## Problem description:
What you should give back is every line from the one containing "[00:00:00.00 to 00:00:01.00]" through the last line of the records below, word for word and without pictures.

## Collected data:
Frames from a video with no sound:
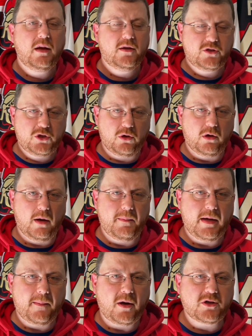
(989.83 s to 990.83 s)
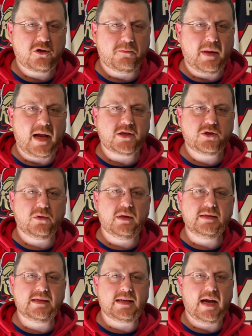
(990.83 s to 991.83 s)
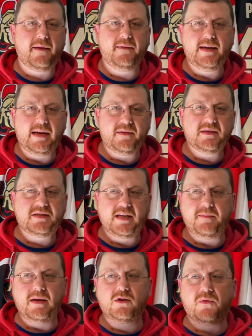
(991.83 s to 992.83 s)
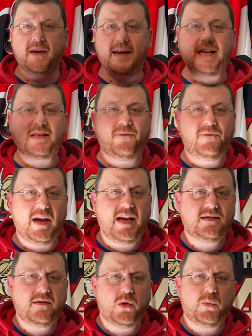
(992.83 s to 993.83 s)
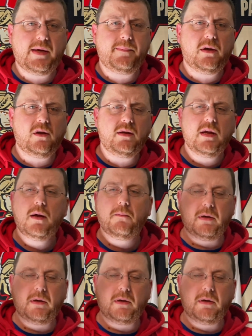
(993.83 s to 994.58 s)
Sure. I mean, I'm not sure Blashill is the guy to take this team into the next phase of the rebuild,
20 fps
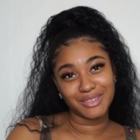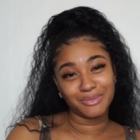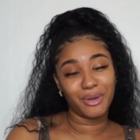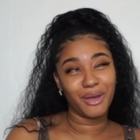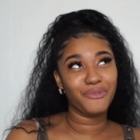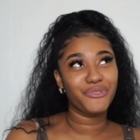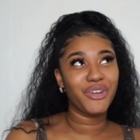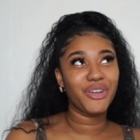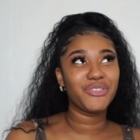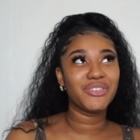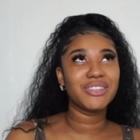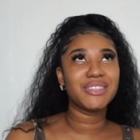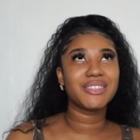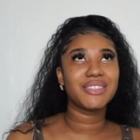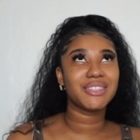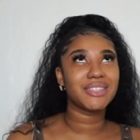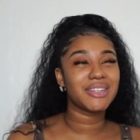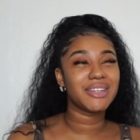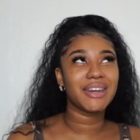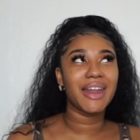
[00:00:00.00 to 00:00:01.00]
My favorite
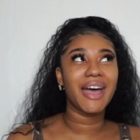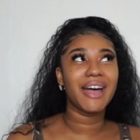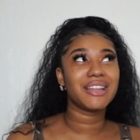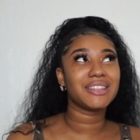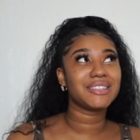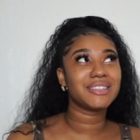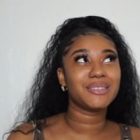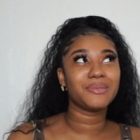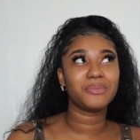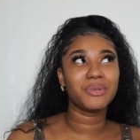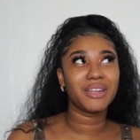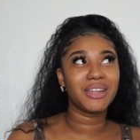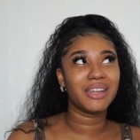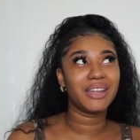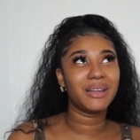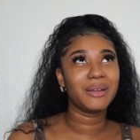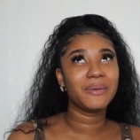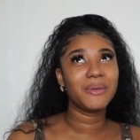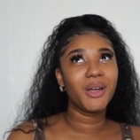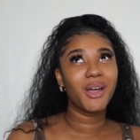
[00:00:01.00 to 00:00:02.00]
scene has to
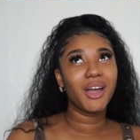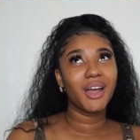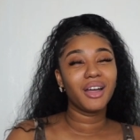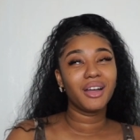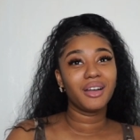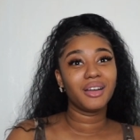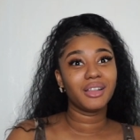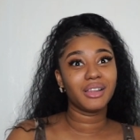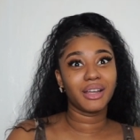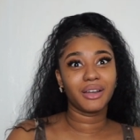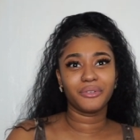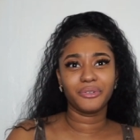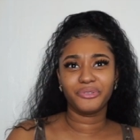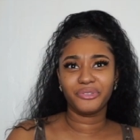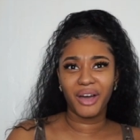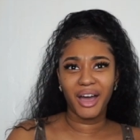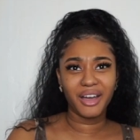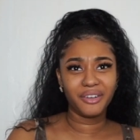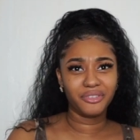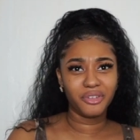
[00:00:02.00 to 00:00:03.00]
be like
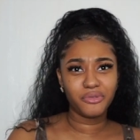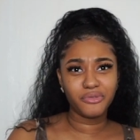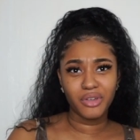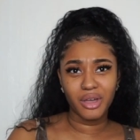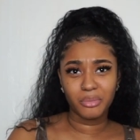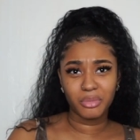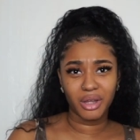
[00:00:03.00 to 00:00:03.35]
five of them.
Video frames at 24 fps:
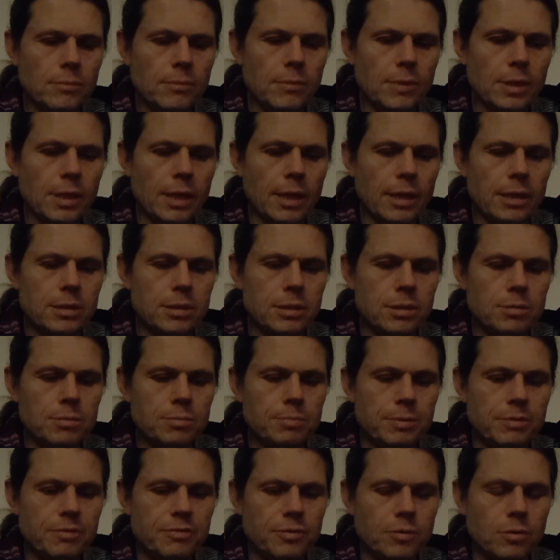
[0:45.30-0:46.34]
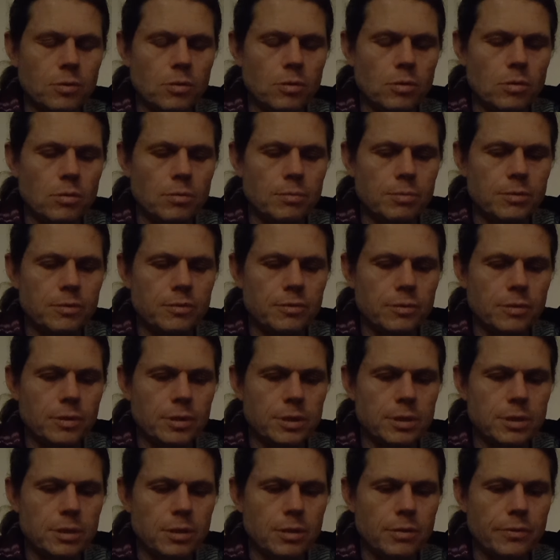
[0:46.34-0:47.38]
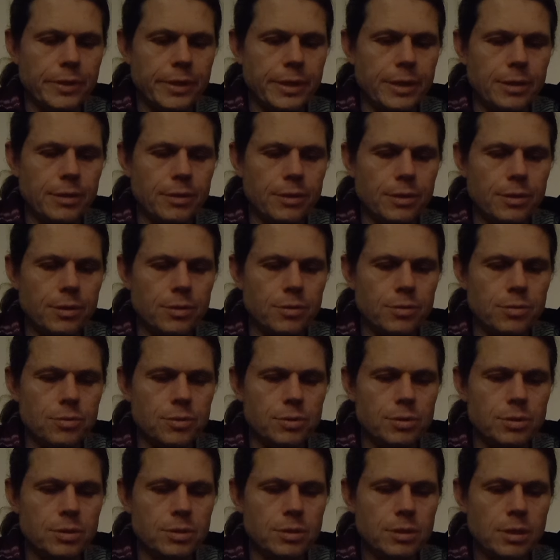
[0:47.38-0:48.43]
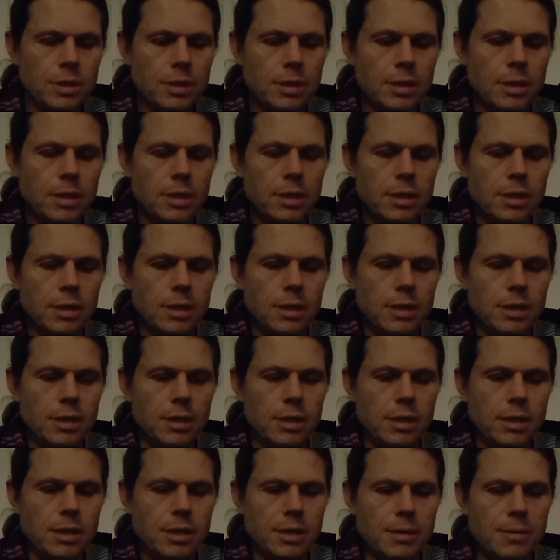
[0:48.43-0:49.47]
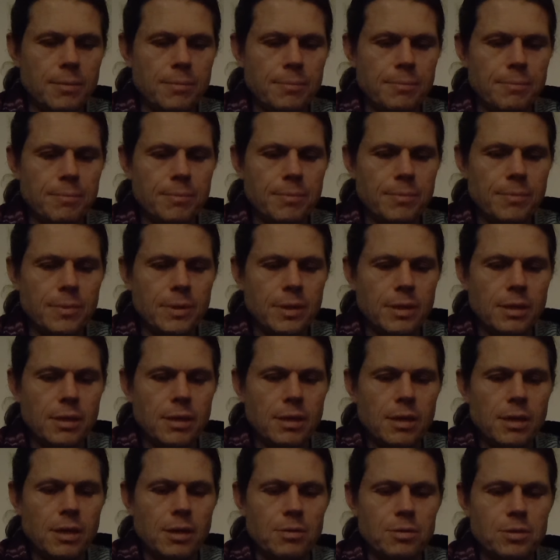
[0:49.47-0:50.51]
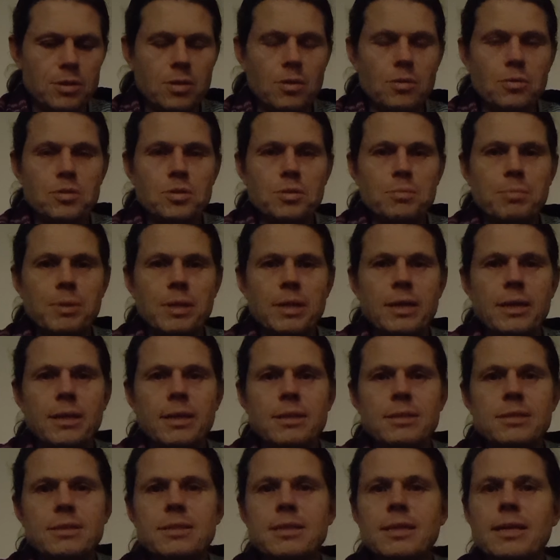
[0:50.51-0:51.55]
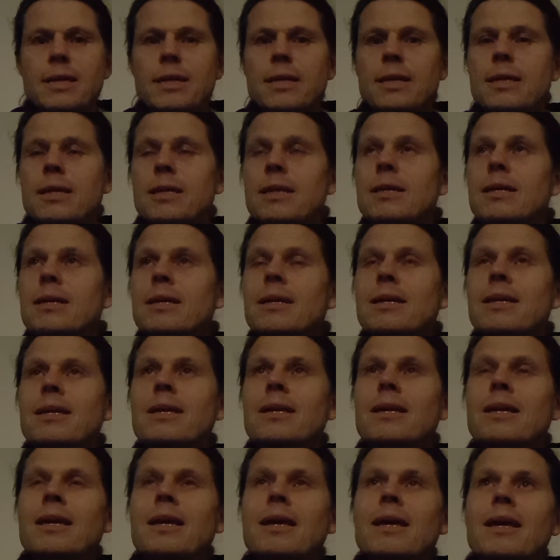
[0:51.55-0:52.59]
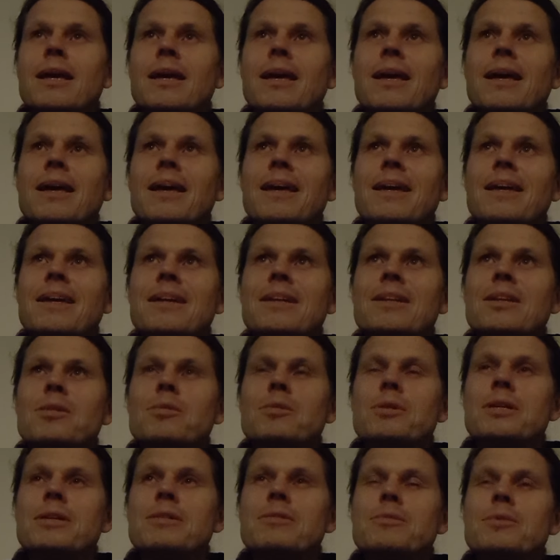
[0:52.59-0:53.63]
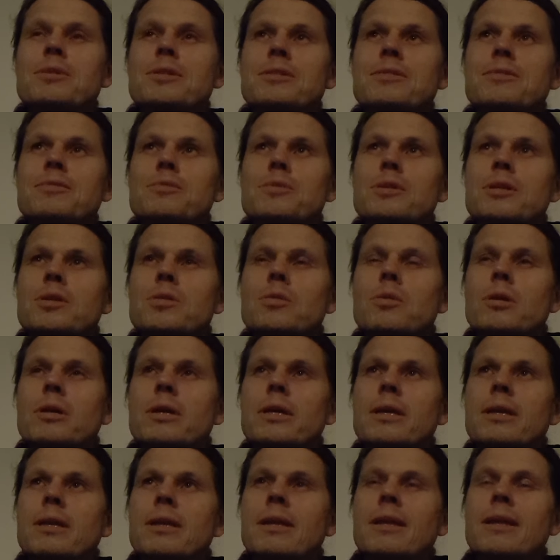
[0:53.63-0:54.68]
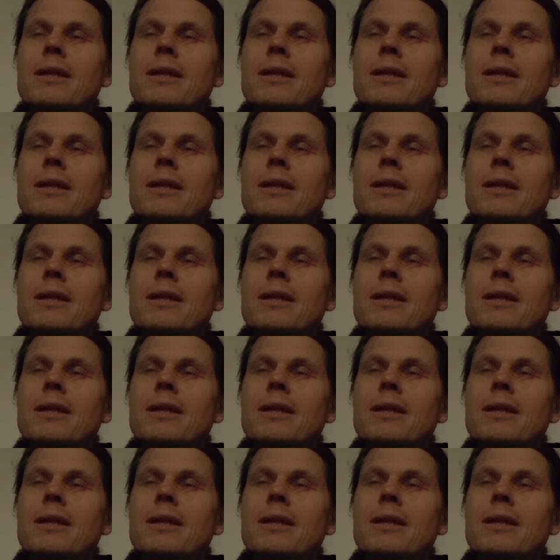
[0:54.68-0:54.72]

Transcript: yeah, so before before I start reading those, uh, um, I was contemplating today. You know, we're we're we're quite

## Finished exercise:
[00:00:00.00 to 00:00:01.00]
My favorite
[00:00:01.00 to 00:00:02.00]
scene has to
[00:00:02.00 to 00:00:03.00]
be like
[00:00:03.00 to 00:00:03.35]
five of them.
Video frames at 24 fps:
[0:45.30-0:46.34]
[0:46.34-0:47.38]
[0:47.38-0:48.43]
[0:48.43-0:49.47]
[0:49.47-0:50.51]
[0:50.51-0:51.55]
[0:51.55-0:52.59]
[0:52.59-0:53.63]
[0:53.63-0:54.68]
[0:54.68-0:54.72]

Transcript: yeah, so before before I start reading those, uh, um, I was contemplating today. You know, we're we're we're quite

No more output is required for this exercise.